[ckan-discuss] Package Resources Proposal

Wed Feb 2 14:57:34 GMT 2011

Hi all,

In conjunction with David Raznick I'd like to propose a two/three phase
improvement to the way we handle package resources in CKAN. These
changes are required to help deliver our work for data.gov.uk but I
think they are useful enough for all CKAN instances that the changes
should go in core. 

I'm sending this to ckan-discuss and ckan-dev because I'd like
to know if anyone thinks that the suggestions in the second phase
might actually make CKAN harder to understand and use, in which case
we can stop at Phase 1 and just use the internal structures for DGU and
UKLP. I'd also like to know if you think the phase 1 structures would
support other projects too.

There is a related ticket at http://ckan.org/ticket/945 and page at
http://ckan.org/wiki/UseCasesResources with further ideas but I hope
the info below will summarise the key aspects.

Please see below...

Cheers,

James

Phase 1
=======

In phase 1 nothing in CKAN will change either in the API or the UI.
The form will be the same. The only changes will be under the hood and
they will be to:

* Give resources new attributes for:

  type
      Can be "data", "metadata", "service", NULL. There is a need to
      do this for UKLP where some of the data associated with a
      package is metadata, some is data and some could be a service. We
      could have different tables for the different types of resource
      or keep things simple at this stage by just having a type.

  size
      The size in bytes for "data" or "metadata" resources, can be
      NULL

  last_present
      The last time the resource was able to be downloaded by the link
      checker

  openness
      A rating of how open the resource is (5 stars of openness), 0
      if the resource currently isn't present.
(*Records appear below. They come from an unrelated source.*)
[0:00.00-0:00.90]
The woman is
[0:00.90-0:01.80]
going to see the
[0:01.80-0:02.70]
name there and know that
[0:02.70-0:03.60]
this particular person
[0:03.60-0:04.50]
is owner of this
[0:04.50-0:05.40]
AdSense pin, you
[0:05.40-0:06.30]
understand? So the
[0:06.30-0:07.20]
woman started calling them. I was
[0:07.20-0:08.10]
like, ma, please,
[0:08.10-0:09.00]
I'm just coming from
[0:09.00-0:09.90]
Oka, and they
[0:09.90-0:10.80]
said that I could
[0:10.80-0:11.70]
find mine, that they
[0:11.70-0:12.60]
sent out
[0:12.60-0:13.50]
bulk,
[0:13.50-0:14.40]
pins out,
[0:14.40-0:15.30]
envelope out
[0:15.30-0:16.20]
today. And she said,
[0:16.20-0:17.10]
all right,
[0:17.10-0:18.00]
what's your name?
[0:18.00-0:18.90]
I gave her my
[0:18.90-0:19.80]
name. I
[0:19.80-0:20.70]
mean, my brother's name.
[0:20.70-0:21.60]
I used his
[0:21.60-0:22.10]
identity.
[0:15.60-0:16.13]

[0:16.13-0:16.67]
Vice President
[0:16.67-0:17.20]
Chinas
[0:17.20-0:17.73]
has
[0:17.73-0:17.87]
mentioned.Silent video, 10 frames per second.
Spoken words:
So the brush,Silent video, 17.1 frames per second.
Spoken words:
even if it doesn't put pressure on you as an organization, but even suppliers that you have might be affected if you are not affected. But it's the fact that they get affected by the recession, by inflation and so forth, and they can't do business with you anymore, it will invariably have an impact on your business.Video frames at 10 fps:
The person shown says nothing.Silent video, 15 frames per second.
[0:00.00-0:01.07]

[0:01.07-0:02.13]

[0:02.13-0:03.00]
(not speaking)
  Existing package resources would get a type of NULL and the link
  checker would quickly fill in the rest.

  The attributes could be implemented with David's existing work for 
  key/value pairs on resources rather than be columns in their own
  right.

* Group sets of related data together

  The UK government requires departments to release certain data sets
  once a month. They'd like to be able to highlight which datasets are
  for which month rather than just have a huge list of resources. We
  therefore need to be able to form a series of data within a *single*
  package. 

  We'd introduce a ``data_group`` table to handle this. It could link
  to the package and have columns:

  package_id
      foreign key to package

  label 
      a label that describes this entry in the data_group eg the date 
      "May 2010", can be NULL

  sort_order 
      a string in that column would be used to determine the sort order
      eg the string "2010-05", can be NULL

  The alternative way of implementing the same thing is to have a
  package for each release but some series are huge and would swamp
  the other types of package. 

  I'd rather keep the existing package relationship functionality for
  other types of association such as "related to", "depends on" or even
  "you might also be interested in".

* Group different formats of the same data together.

  For example if the treasury publish spending for May 2010 in XLS, CSV
  and XML format I want to know that the data in each of these files is
  the same so that I can display them all under the "May 2010" label
  obtained from ``data_group``. To do this we can add a new table named
  ``data`` which would link individual resources to a data group.

  There may also be times when we want to show that a set of data is 
  missing when it is supposed to be there. We can do this by having 
  an entry in the ``data`` table but associating no resources with it.

  We may also want certain releases to be uploaded but not released
  until a certain time. We can do that with a flag  on the ``data``
  item rather than needing a flag on each resource.

  Columns could be:

  data_id
      Foreign key to the data table

  visible_after
      Date, can be NULL

  The resource table would then have a foreign key to ``data.id``
  rather than ``package.id``

Summary:

  Replace the ``package_resources`` table with three tables:

  * ``data_group``
  * ``data``
  * ``resource``

  The one drawback is that adding a single resource to a package
  requires three table entries now rather than one. This would all
  happen behind the scenes though in Phase 1 and not affect the 
  UI or API.

Phase 2
=======

Once we have this structure in place and supporting the government we
can look at ways CKAN could benefit from exposing some of the same
features to users via a UI.

We could allow users to group resources that represent the same data
but in different formats together via drag and drop.

Phase 3
=======

We could also look at being more radical still:

* Treat resources as first class objects so that each data set is only
  stored once.

  If two packages link to the same resource, there will
  still only be one entry for it in the database. This would mean all 
  the tools we are building to check links, and rate data for its
  openness can just run against the unique ``resource`` table records
  without wasting time with duplicated.

  This would have some overhead managing orphan resources though.

* Allow multiple data_groups per package.

  This would allow things like derived data sets to be associated with
  the same package the source data came from without needing a new
  package 

* Allow sharing of data groups

  We could even allow package authors to embed data_groups from other
  packages. This gives a clear accountability model because the person
  submitting the package is still in charge of it, whilst still allowing
  other people to have some control over one part of the data.

  This may be getting a bit complex though!!!